Friday’s $150,000 Advent at 6 furlongs will be Oaklawn’s first stakes race for 2-year-olds since the split Ballerina April 5, 1973. Friday’s card also features a 6-furlong maiden special weights race for 2-year-old fillies.

Oaklawn has traditionally opened in January or February.

Finish Lines

Red Hot Mess, the first career stakes winner for Chelsey Moysey, is at Oaklawn and pointing for an early season allowance race, the trainer said Monday morning. Red Hot Mess, a 2-year-old daughter of Shackleford, is owned by Lewis Mathews of Bismarck, Ark., best known for campaigning millionaire sprinter Ivan Fallunovalot, a multiple Oaklawn stakes winner. John Hiraldo, a 5-pound apprentice and a leading candidate for the Eclipse Award as Champion Apprentice Jockey, is the regular rider of Red Hot Mess. Hiraldo plans to ride the Oaklawn meeting after previously being based in the mid-Atlantic, Moysey said Thursday morning. Hiraldo is named on Ain’t She a Pistol for Moysey and Mathews in Sunday’s fifth race at Oaklawn. He will be represented by agent Jay Fedor … Normal training hours during the live meeting are 7 a.m.-11 a.m. (Central) Monday-Thursday and 6:45 a.m.-10 a.m. race days (Friday, Saturday and Sunday). … Bandit Point – the first career winner for 2020 Oaklawn champion apprentice Kelsi Harr – is entered in Saturday’s eighth race, an allowance sprint for 3-year-olds and up. Harr is named to ride Bandit Point for her fiancé, owner/trainer Robert N. Cline. Also entered in the 6-furlong race is Lamutanaatty, who is scheduled to make his first start for trainer Ron Moquett of Hot Springs and Oaklawn owner Louis Cella.
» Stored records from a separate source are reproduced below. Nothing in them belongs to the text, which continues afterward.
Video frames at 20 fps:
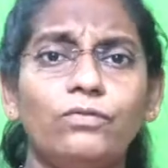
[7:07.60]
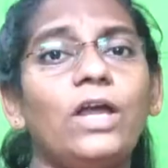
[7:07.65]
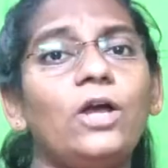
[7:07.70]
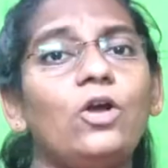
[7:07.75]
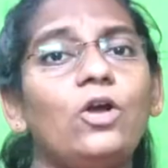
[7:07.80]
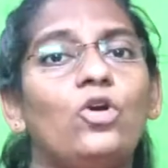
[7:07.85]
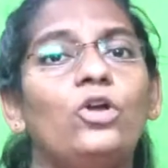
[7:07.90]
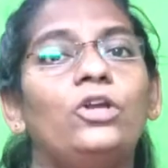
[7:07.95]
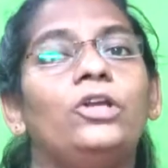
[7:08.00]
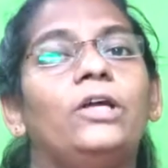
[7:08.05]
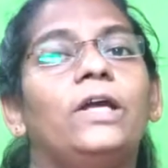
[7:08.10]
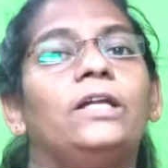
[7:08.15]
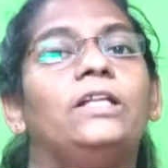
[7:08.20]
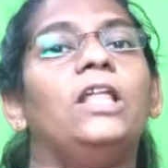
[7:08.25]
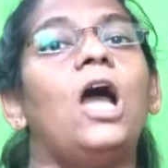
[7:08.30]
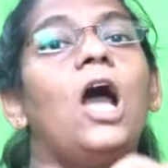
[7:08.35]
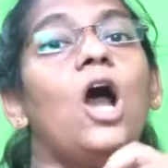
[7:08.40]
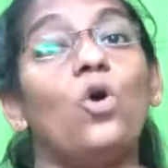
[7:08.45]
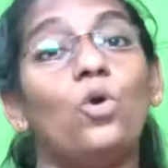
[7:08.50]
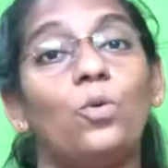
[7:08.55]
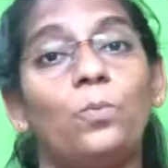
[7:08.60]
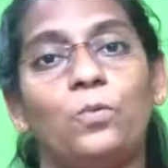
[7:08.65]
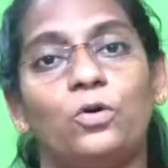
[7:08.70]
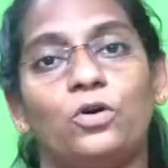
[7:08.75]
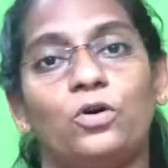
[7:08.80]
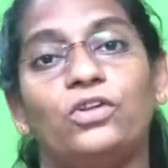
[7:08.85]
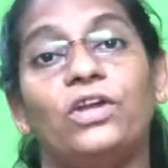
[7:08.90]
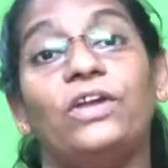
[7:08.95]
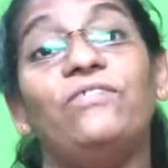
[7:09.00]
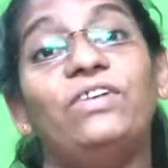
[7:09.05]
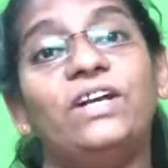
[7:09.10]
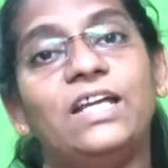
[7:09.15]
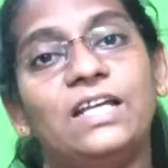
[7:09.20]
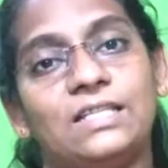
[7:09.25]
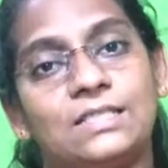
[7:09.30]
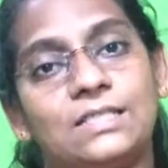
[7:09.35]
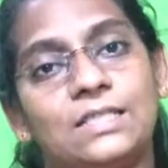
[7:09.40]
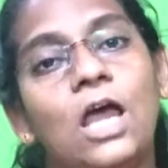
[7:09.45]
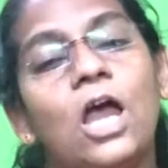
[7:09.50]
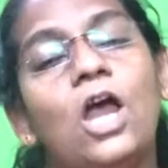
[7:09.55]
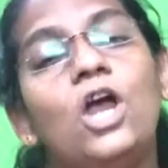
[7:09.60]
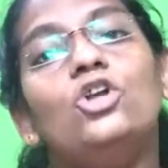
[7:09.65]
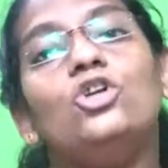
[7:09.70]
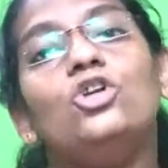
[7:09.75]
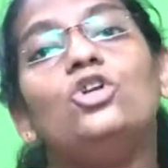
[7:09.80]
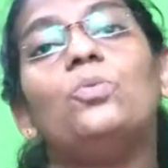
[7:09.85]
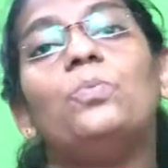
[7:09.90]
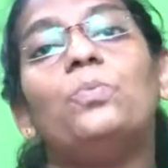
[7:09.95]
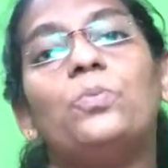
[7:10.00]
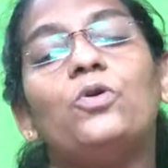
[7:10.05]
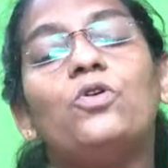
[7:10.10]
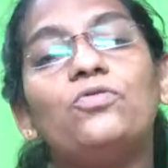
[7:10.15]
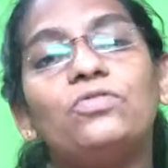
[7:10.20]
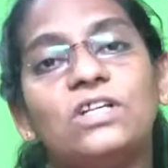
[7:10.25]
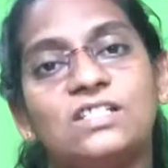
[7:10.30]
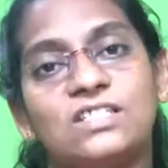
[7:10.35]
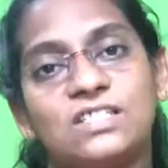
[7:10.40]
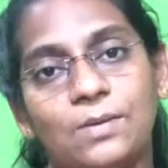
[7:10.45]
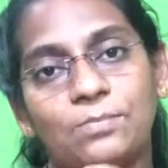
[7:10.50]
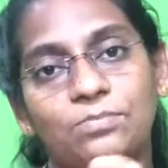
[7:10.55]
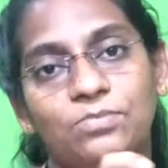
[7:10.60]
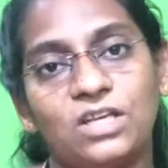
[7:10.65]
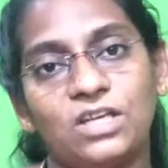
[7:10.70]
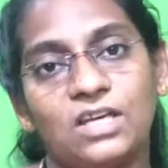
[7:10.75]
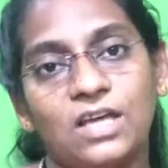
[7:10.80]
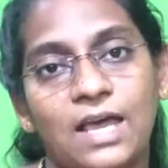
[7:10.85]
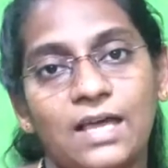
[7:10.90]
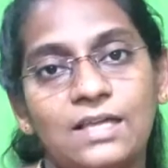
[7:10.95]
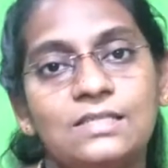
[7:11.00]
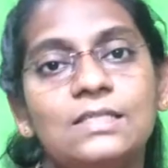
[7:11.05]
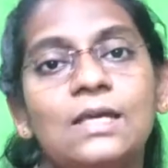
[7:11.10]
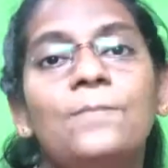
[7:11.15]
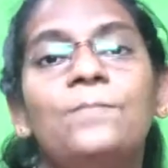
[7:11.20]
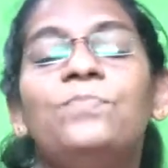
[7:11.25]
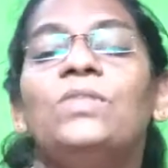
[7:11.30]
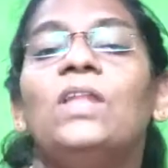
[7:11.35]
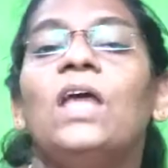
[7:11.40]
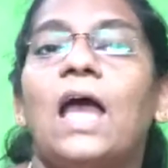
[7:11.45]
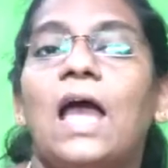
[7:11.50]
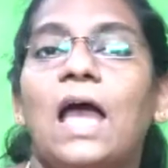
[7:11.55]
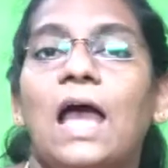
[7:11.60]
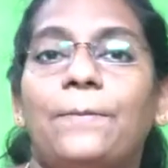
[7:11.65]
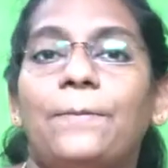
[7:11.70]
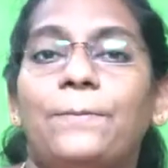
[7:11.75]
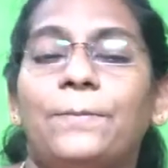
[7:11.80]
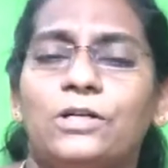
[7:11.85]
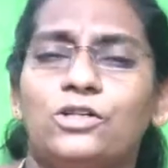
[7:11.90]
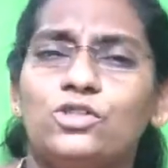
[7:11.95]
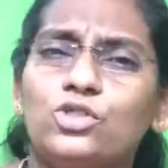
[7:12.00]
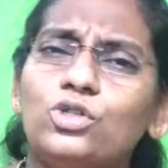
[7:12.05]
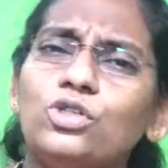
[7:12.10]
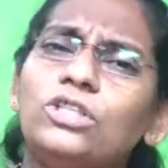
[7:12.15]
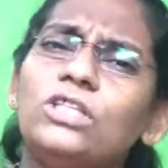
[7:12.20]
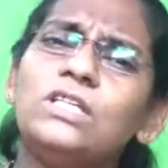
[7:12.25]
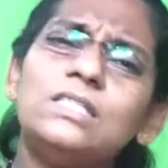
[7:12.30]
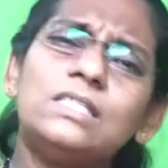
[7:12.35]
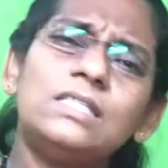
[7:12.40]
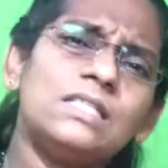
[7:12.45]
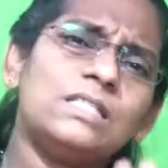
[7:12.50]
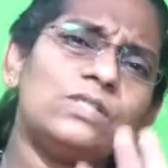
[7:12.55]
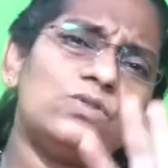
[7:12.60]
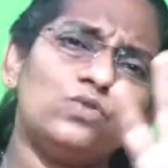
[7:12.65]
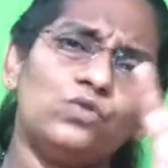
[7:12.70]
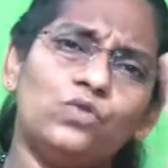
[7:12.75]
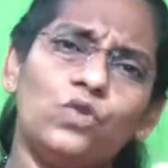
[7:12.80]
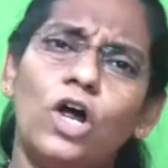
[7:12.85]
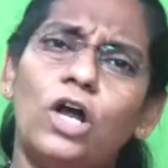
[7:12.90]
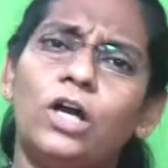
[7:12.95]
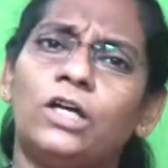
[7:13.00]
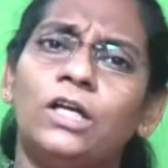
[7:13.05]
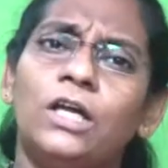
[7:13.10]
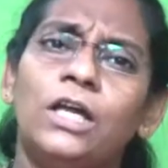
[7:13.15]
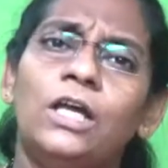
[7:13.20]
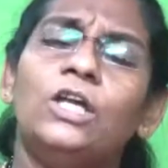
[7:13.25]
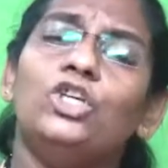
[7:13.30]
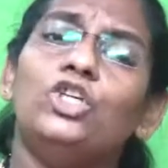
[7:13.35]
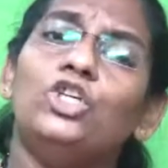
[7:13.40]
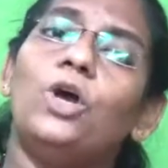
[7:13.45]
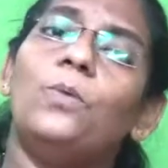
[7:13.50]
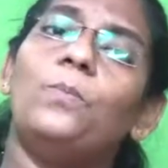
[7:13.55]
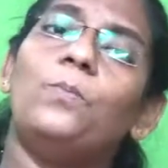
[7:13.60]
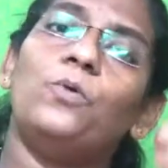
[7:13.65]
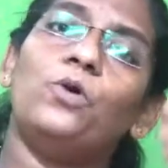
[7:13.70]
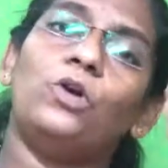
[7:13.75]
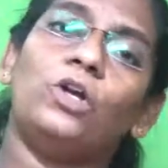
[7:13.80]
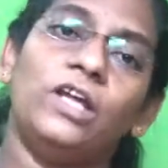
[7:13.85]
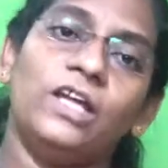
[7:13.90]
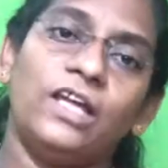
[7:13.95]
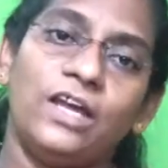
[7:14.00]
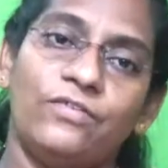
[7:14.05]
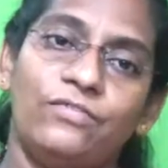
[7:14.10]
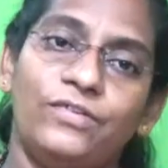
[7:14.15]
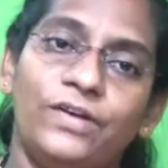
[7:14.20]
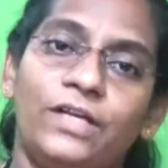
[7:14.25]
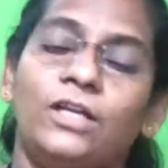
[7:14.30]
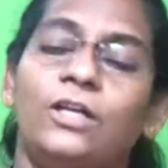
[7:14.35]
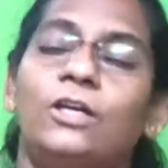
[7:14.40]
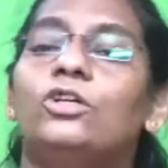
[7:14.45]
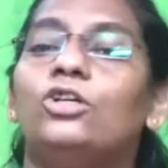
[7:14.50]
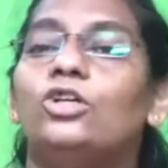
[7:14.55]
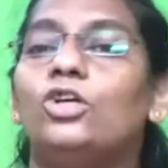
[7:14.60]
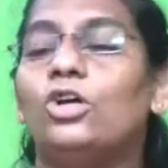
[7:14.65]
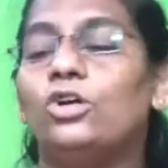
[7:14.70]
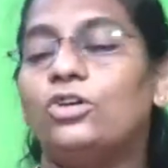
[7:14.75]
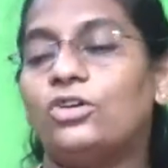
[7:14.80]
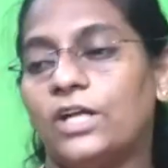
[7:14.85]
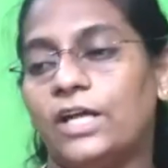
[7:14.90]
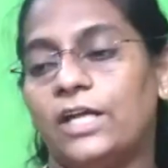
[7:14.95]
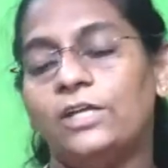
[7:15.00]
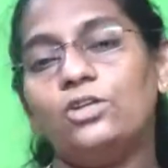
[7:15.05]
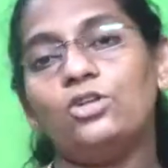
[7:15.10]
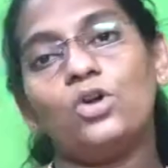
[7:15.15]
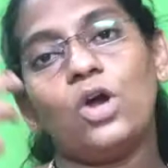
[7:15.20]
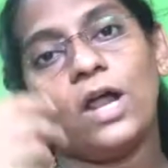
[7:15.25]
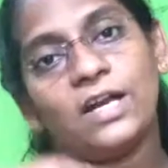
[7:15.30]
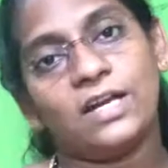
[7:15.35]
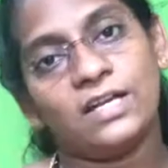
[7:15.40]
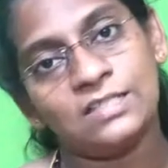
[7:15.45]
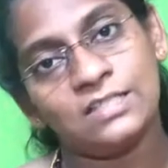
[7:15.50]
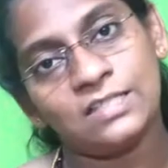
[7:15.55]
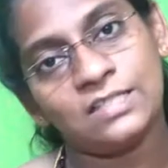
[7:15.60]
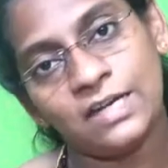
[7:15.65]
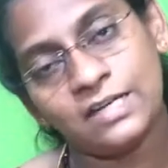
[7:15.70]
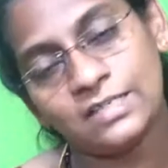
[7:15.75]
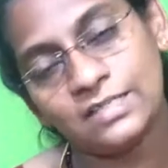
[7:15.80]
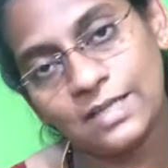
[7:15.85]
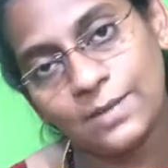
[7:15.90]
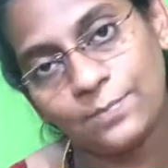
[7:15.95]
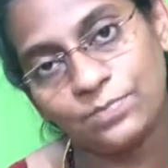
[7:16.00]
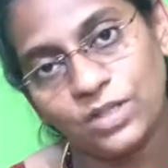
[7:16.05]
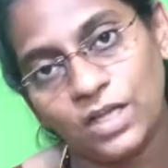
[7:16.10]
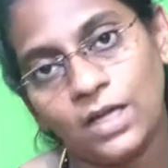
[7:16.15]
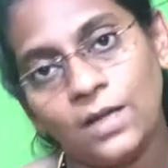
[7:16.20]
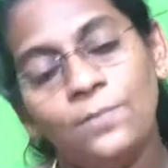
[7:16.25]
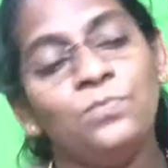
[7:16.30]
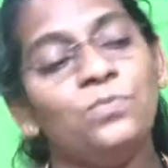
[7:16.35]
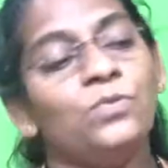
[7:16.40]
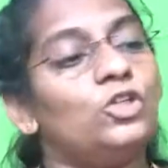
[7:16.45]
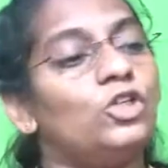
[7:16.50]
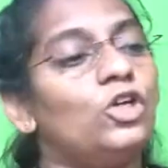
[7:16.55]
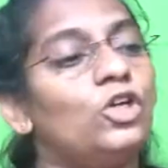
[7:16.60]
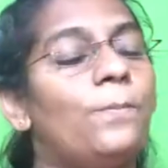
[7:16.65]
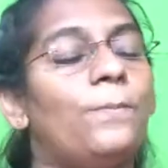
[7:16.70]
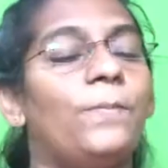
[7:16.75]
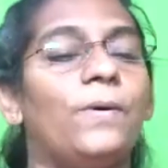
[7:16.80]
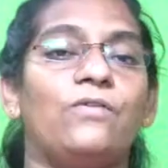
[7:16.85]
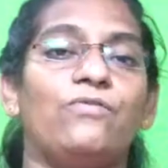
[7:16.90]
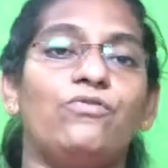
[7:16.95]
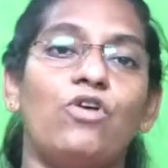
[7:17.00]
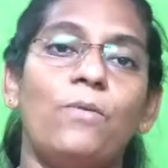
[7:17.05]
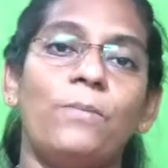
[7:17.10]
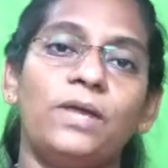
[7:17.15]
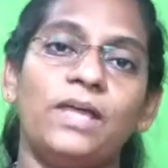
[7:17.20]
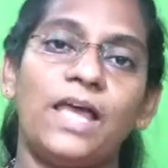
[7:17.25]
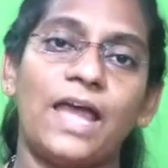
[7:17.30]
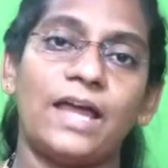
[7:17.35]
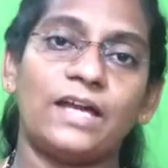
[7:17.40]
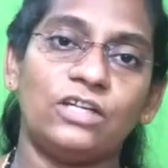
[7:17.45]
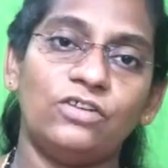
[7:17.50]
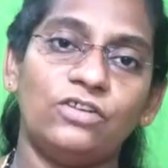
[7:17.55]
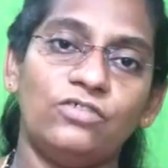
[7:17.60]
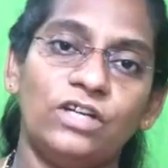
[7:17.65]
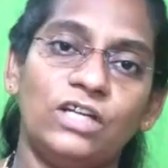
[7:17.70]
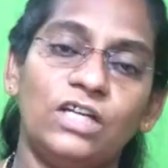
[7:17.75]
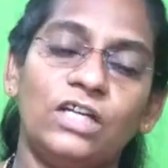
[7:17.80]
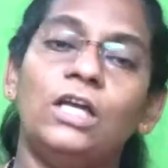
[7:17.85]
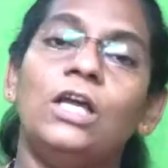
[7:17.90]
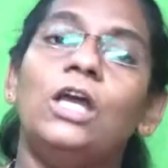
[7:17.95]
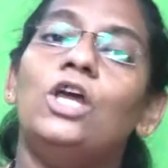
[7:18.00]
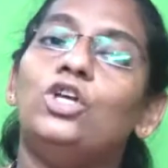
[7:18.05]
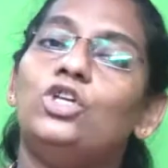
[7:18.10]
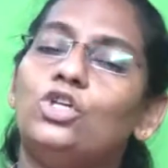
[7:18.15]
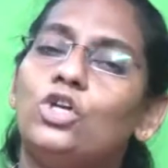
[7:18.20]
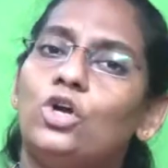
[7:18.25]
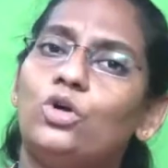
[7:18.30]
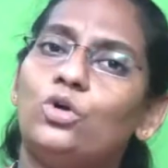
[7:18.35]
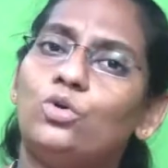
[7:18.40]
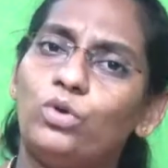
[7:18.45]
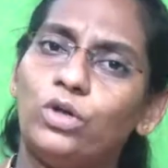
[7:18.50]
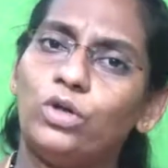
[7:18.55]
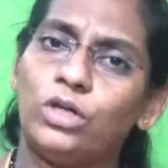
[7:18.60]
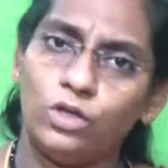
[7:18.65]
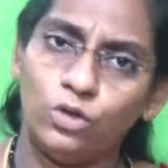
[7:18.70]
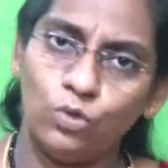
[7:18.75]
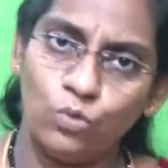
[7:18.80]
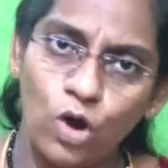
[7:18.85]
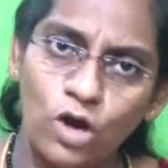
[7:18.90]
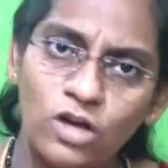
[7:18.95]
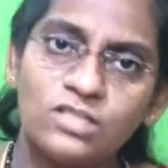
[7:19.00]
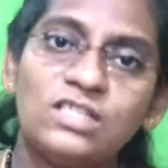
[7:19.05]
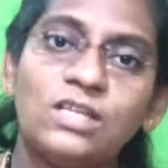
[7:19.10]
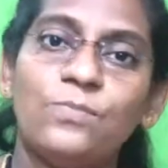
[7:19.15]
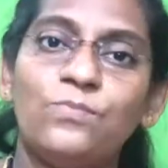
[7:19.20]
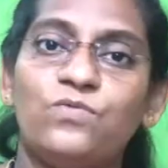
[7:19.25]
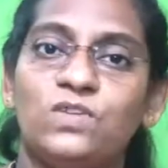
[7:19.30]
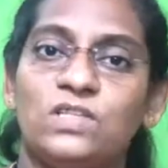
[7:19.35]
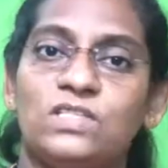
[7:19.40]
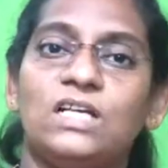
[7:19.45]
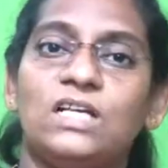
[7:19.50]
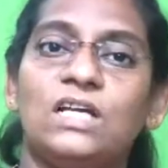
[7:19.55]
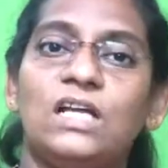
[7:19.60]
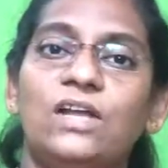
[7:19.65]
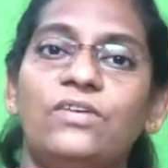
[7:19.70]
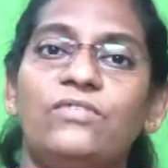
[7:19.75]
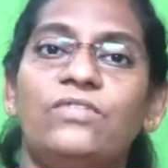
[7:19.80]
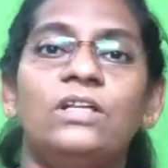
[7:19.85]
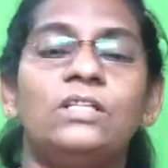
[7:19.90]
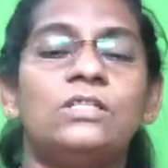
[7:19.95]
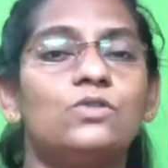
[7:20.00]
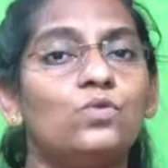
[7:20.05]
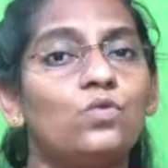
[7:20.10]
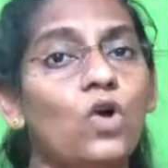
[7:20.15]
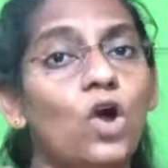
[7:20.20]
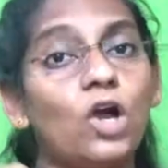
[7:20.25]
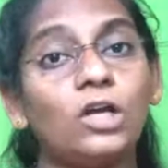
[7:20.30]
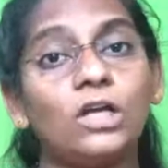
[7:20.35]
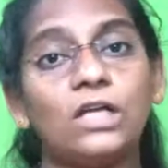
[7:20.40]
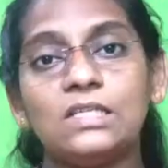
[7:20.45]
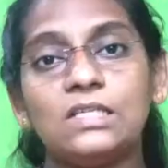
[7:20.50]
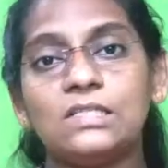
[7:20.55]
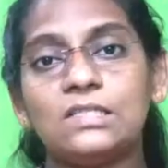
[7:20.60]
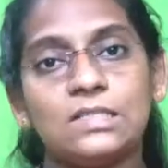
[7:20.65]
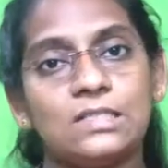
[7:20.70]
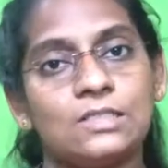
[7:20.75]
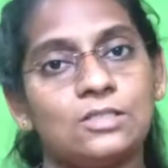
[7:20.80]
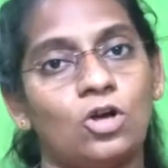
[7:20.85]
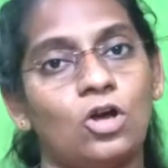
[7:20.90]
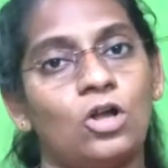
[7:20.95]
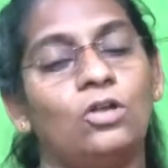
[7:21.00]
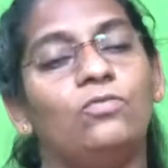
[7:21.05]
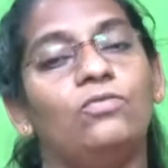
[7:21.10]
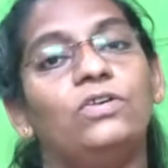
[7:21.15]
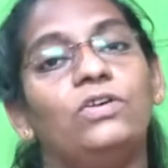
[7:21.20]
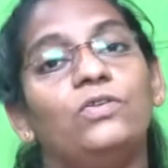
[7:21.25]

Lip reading: going to get the output, evidence to prove that something has happened. So this is what you are putting effect, you are trying to understand something, you are performing activity, you want some physical evidence. What is this all?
A 3-year-old son of Into Mischief, Lamutanaatty was purchased for $700,000 at the 2019 Keeneland September Yearling Sale by Shadwell Stable and began his racing career with four-time Eclipse Award-winning trainer Chad Brown. Lamutanaatty won his only start last January at Gulfstream Park. … Oliviaofthedesert is the 3-1 program favorite for Saturday’s $150,000 Mistletoe Stakes for 3-year-old fillies at 1 1/16 miles. … Switzer, a 2-year-old colt named after Super Bowl and NCAA national championship winning coach Barry Switzer, is entered in Saturday’s seventh race for Moquett. … Oaklawn built three new, enlarged buildings in the infield for concessions during the offseason. Also new to the infield for the 2021-2022 meeting are ponds and decorative fountains near each end, which eventually will be used for irrigation, Oaklawn General Manager Wayne Smith said.